J'ai un ami qui vit dans la solitude, sous les pommiers du Perche. C'est Florentin Loriot qu'il se nomme. Il a l'âme exquise et sauvage. Il lit peu et médite beaucoup, et toutes les idées qui entrent dans sa tête prennent un sens mystique. Peintre et poète, il découvre des symboles sous toutes les images de la nature. Il est à la fois le plus naïf et le plus ingénieux des hommes. Il croit tout ce qu'il veut et ne croit jamais rien de ce qu'il entend. Innocent, candide, prodigieusement entêté, il se ferait hacher pour une idée, et, s'il n'est pas martyr à cette heure, la faute en est uniquement à la douceur des moeurs contemporaines.
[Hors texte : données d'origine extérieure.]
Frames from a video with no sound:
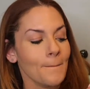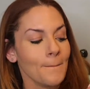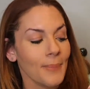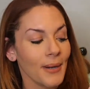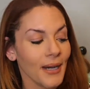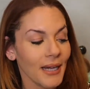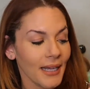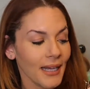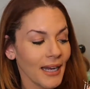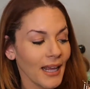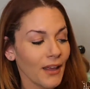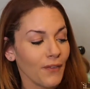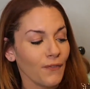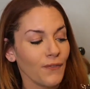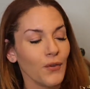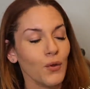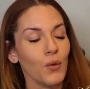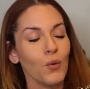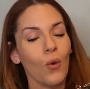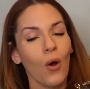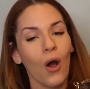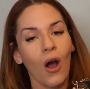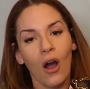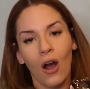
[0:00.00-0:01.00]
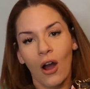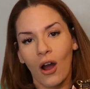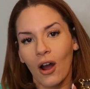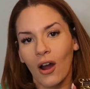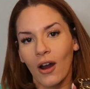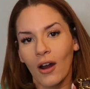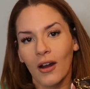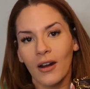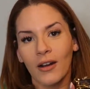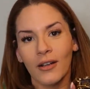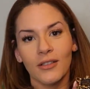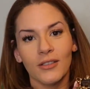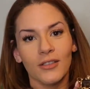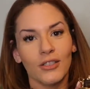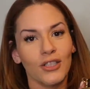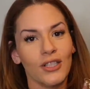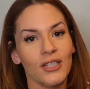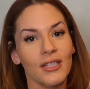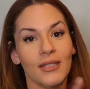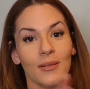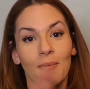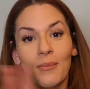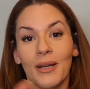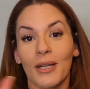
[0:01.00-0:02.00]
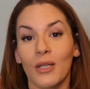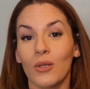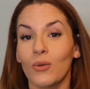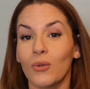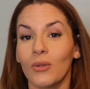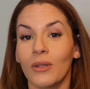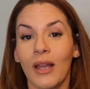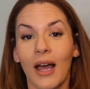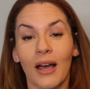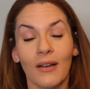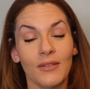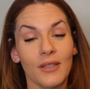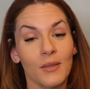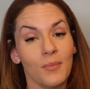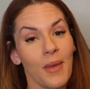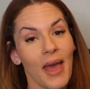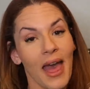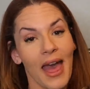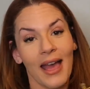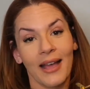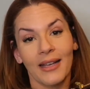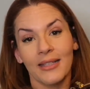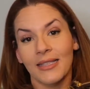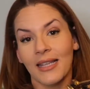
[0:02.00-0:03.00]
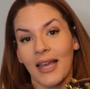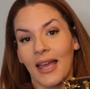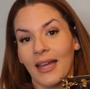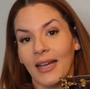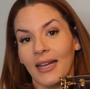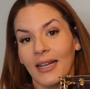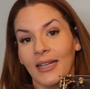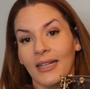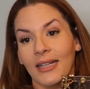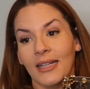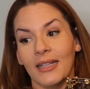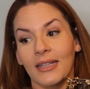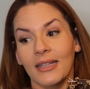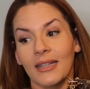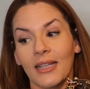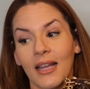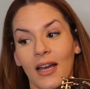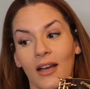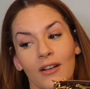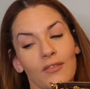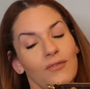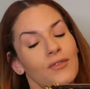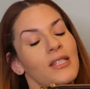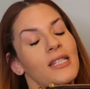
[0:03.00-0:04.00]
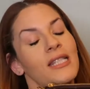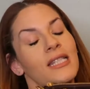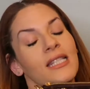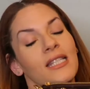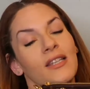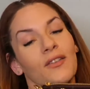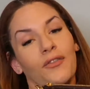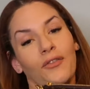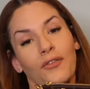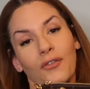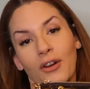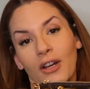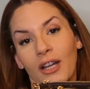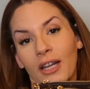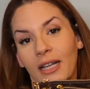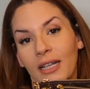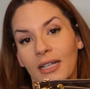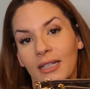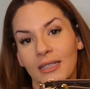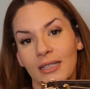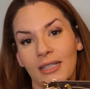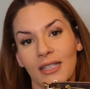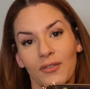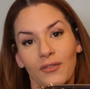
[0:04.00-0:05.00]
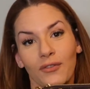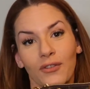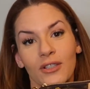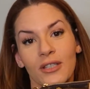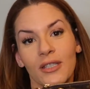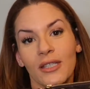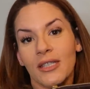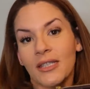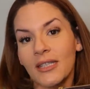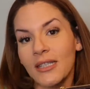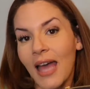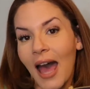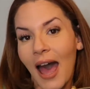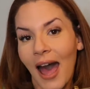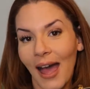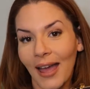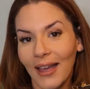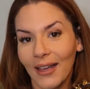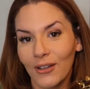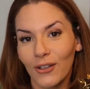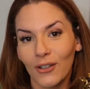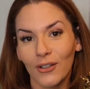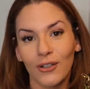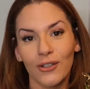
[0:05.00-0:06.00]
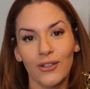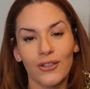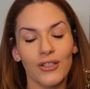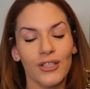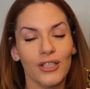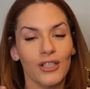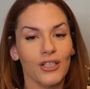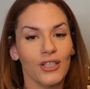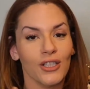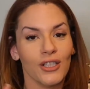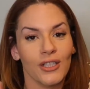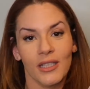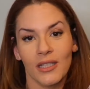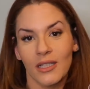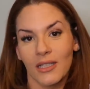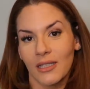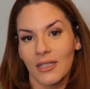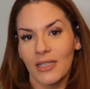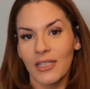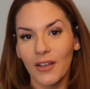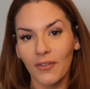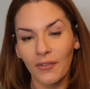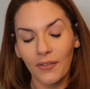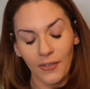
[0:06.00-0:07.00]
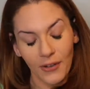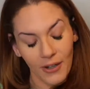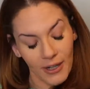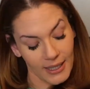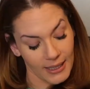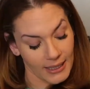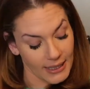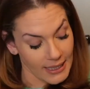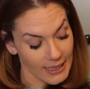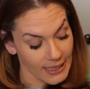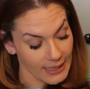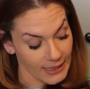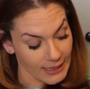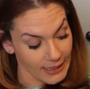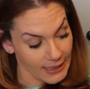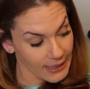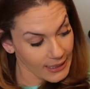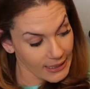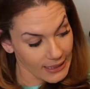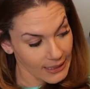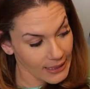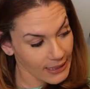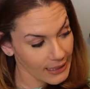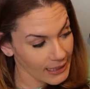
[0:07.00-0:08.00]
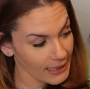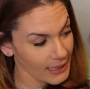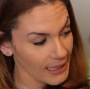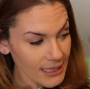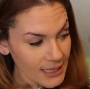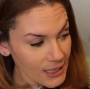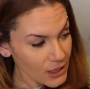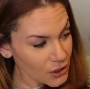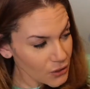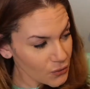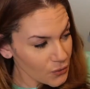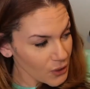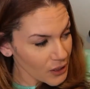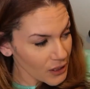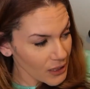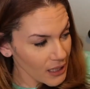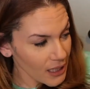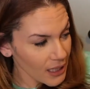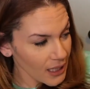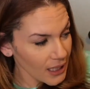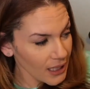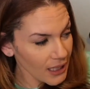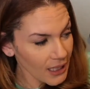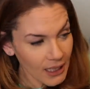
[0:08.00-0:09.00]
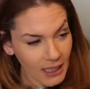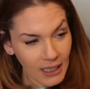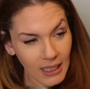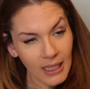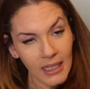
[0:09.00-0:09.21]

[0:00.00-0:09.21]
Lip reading: But if you are just somebody who loves bags and loves different styles and just different, then this is really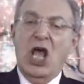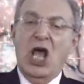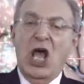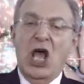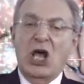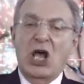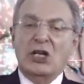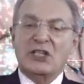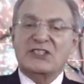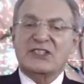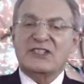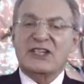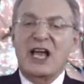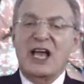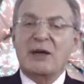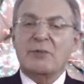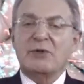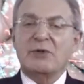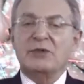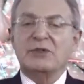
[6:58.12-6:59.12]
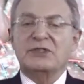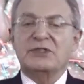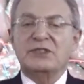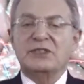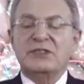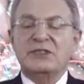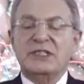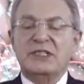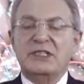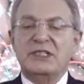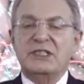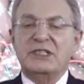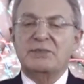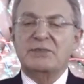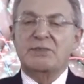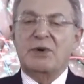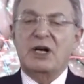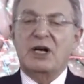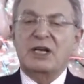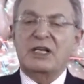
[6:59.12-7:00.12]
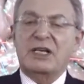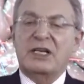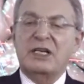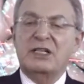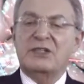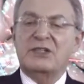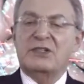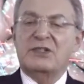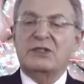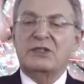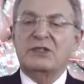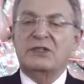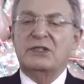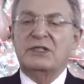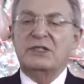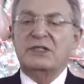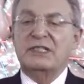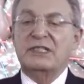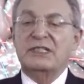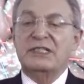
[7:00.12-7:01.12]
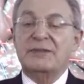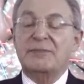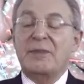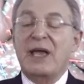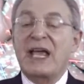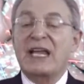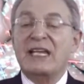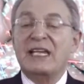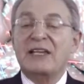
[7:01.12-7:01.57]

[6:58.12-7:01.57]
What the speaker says: Alzheimer's disease, Parkinson's disease, and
Quand il vient à Paris, où il ne fait que des séjours trop rares et trop courts, il apporte à ses amis, avec son sourire, des trésors de rêve et de pensée. Il arrive toujours au moment où on l'attend le moins et il est toujours le bienvenu. C'est une joie que de le voir entrer, son carton d'aquarelles sous le bras, ses poches bourrées de bouquins en lambeaux et de manuscrits illisibles, bienveillant, absent de tout, radieux, le regard perdu dans le vide.

—Asseyez-vous, Florentin Loriot, et donnez-nous de fraîches nouvelles de la Providence. Comment va l'Absolu, comment se porte l'Infini?

Et le voilà déroulant sa métaphysique. Oh! sa métaphysique, c'est un cahier d'images avec des légendes en vers. Mais Florentin Loriot est subtil et dispute habilement.

La dernière fois que j'eus le plaisir de le voir, il m'exposa ses théories sur le roman.

—Mon ami, me dit-il, faites du roman d'aventures; rien n'est beau que cela.

Il venait de découvrir les Mousquetaires, et cette découverte avait été suivie pour lui de quelques autres plus merveilleuses. Il m'en fit part avec une grâce dont je ne saurais pas même vous montrer l'ombre. Mais ce qu'il disait revenait en somme à ceci.

Le vieux Dumas faisait des contes, et il avait raison. Pour plaire et pour instruire, il n'est tel que les contes. Homère en faisait aussi. Nous avons changé cela et c'est notre tort. Les romanciers d'aujourd'hui se contentent d'observer des attitudes ou d'analyser des caractères. Mais les attitudes n'ont par elles-mêmes aucune signification et partant nul intérêt. Quant aux caractères, ils demeurent obscurs pour ceux qui s'obstinent à les étudier par le dedans. L'action seule les révèle. L'action, c'est tout l'homme. «Je vis, donc je dois agir,» s'écrie Homonculus dès qu'il sort de la cornue dans laquelle Wagner l'a fabriqué. Il n'y a point d'intérêt réel, il n'y a point même de vérité véritable à me montrer l'homme intérieur qui est incompréhensible. Replacez-le dans le monde, au sein de l'univers matériel et spirituel. Montrez-le aux prises avec sa destinée; montrez-nous Dieu partout (mon ami Florentin Loriot est spiritualiste et chrétien), agissez, agissez, agissez, jetez-nous dans de grandes affaires, non plus avec le matérialisme un peu enfantin du bon Dumas, mais selon les vues transcendantes du philosophe et du moraliste, et alors vous aurez créé le vrai, le grand roman d'aventures.

Voilà ce que mon ami Florentin Loriot a trouvé sous ses pommiers. Il veut des Mousquetaires, mais des Mousquetaires mystiques. Il aime les aventures, mais les aventures spirituelles.

Encore resterait-il à savoir si la plus grande des aventures humaines n'est pas la pensée. M. Stéphane Mallarmé a pris, dit-on, pour héros d'un drame de cape et d'épée un fakir qui n'a pas fait un seul mouvement depuis cinquante ans, mais dont le cerveau est le théâtre de vicissitudes incessantes. Je ne répondrais pas que, s'il lui fallait absolument choisir un héros, mon ami Florentin Loriot ne préférât au Porthos d'Alexandre Dumas père le fakir de M. Stéphane Mallarmé. En somme, et sans chicaner davantage, ce que veut Florentin Loriot, c'est que le roman cesse d'être naturaliste parce qu'être naturaliste c'est n'être rien. Ce qu'il demande c'est que le roman soit moral, qu'il procède d'une conception systématique du monde et soit l'expression concrète d'une philosophie.